Information
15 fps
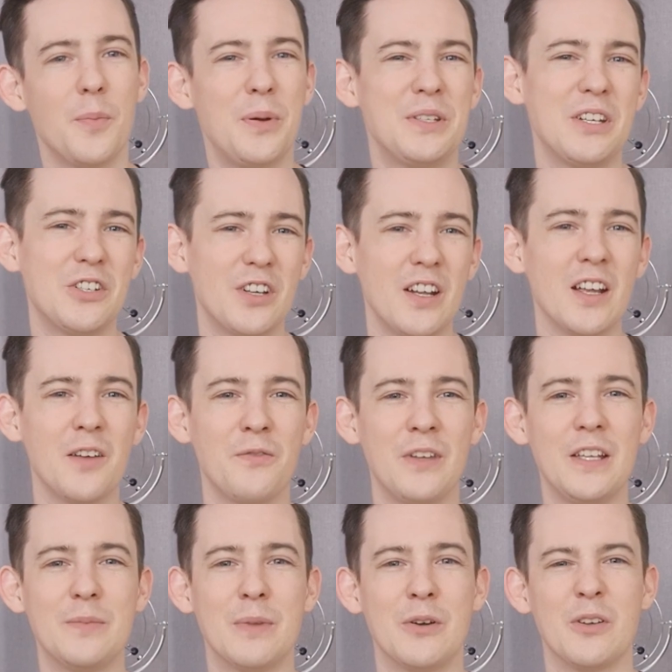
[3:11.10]
The positioning of
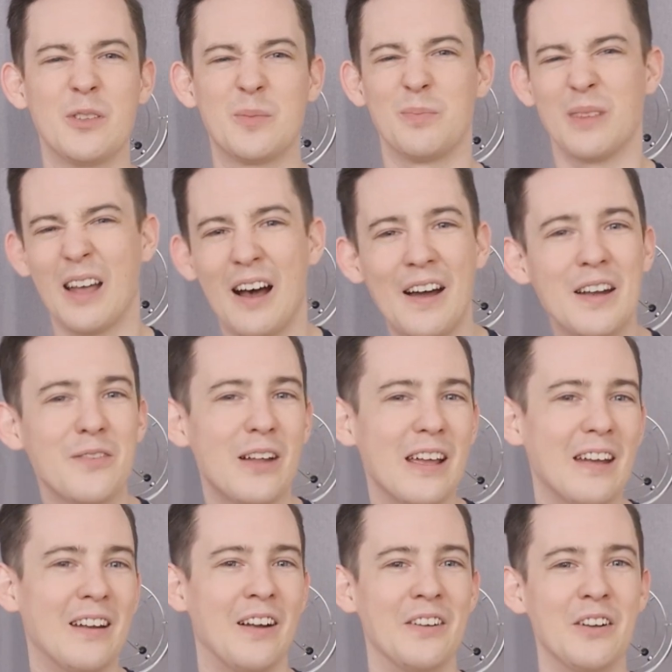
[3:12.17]
these mirrors, kind of
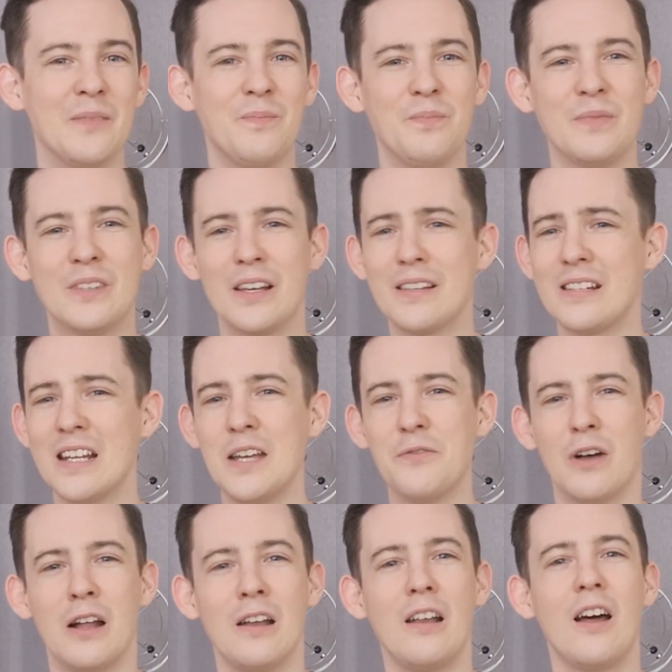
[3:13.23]
like an onion, does
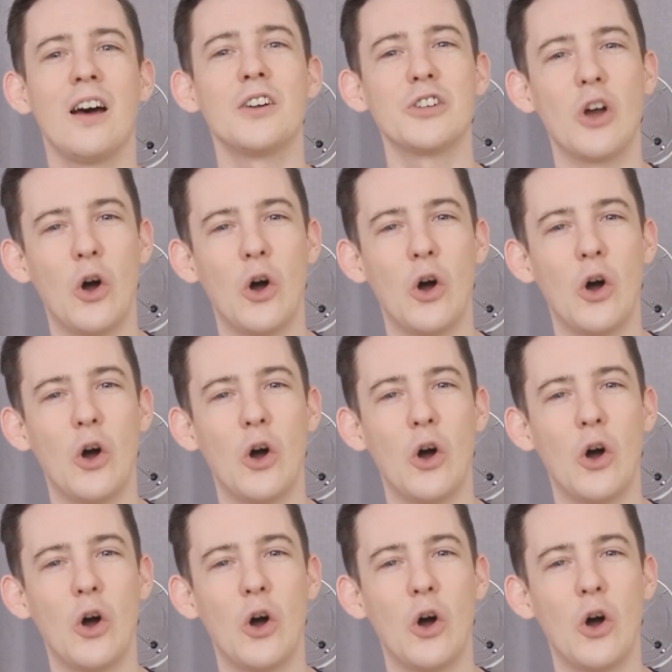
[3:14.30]
leave a large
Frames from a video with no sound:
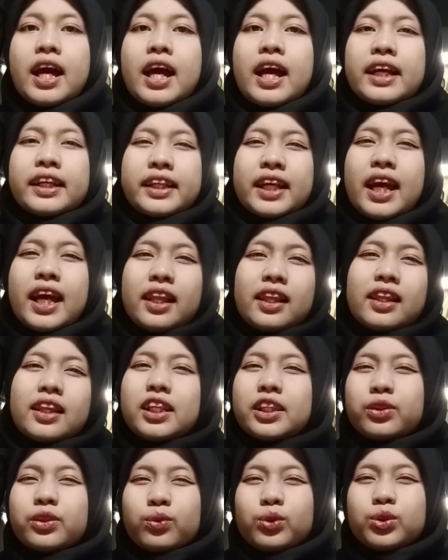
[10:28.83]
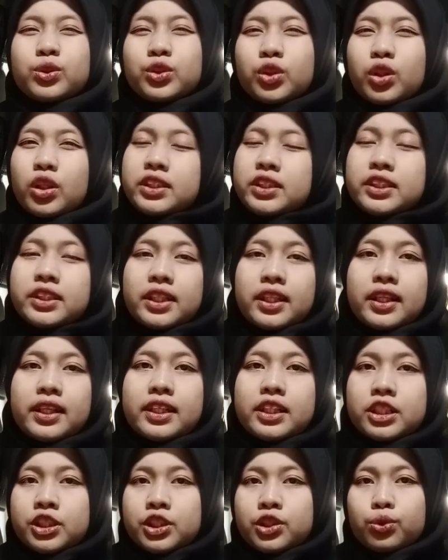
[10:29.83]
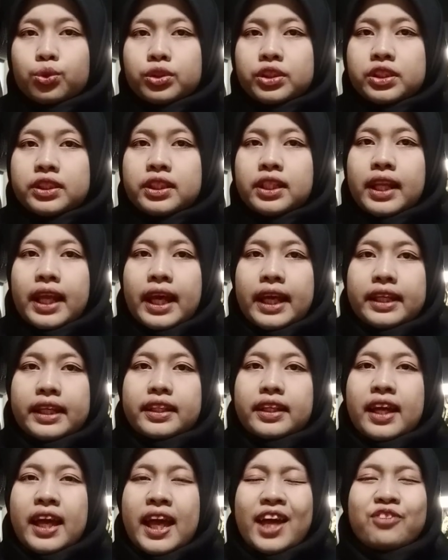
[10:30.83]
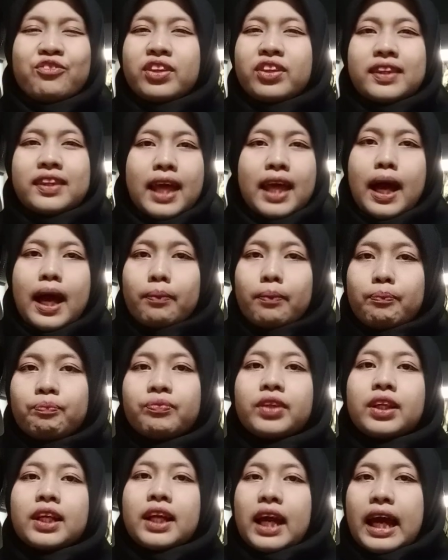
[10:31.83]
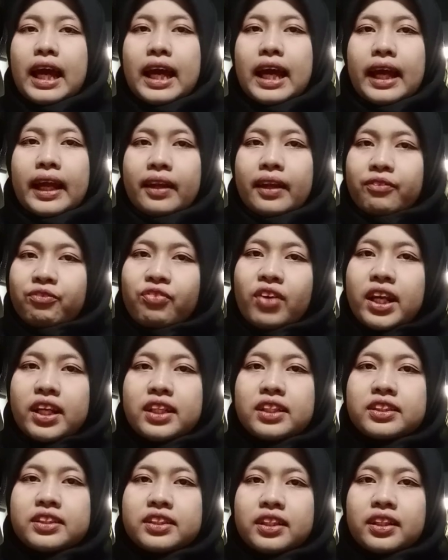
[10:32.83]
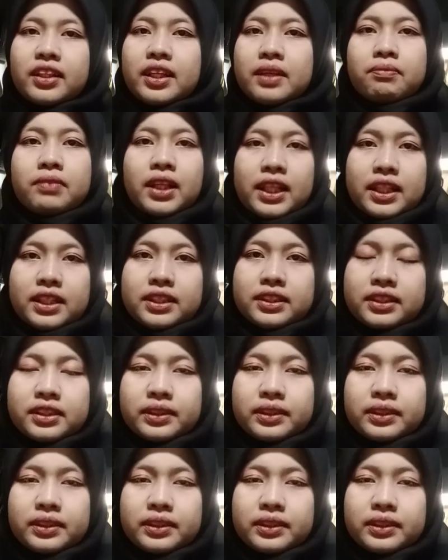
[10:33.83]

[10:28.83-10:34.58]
can lead to social issues like heavy debt and financial imbalance.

Problem details
Hand back the data above exactly, leaving out all pictures.

Response below
15 fps
[3:11.10]
The positioning of
[3:12.17]
these mirrors, kind of
[3:13.23]
like an onion, does
[3:14.30]
leave a large
Frames from a video with no sound:
[10:28.83]
[10:29.83]
[10:30.83]
[10:31.83]
[10:32.83]
[10:33.83]

[10:28.83-10:34.58]
can lead to social issues like heavy debt and financial imbalance.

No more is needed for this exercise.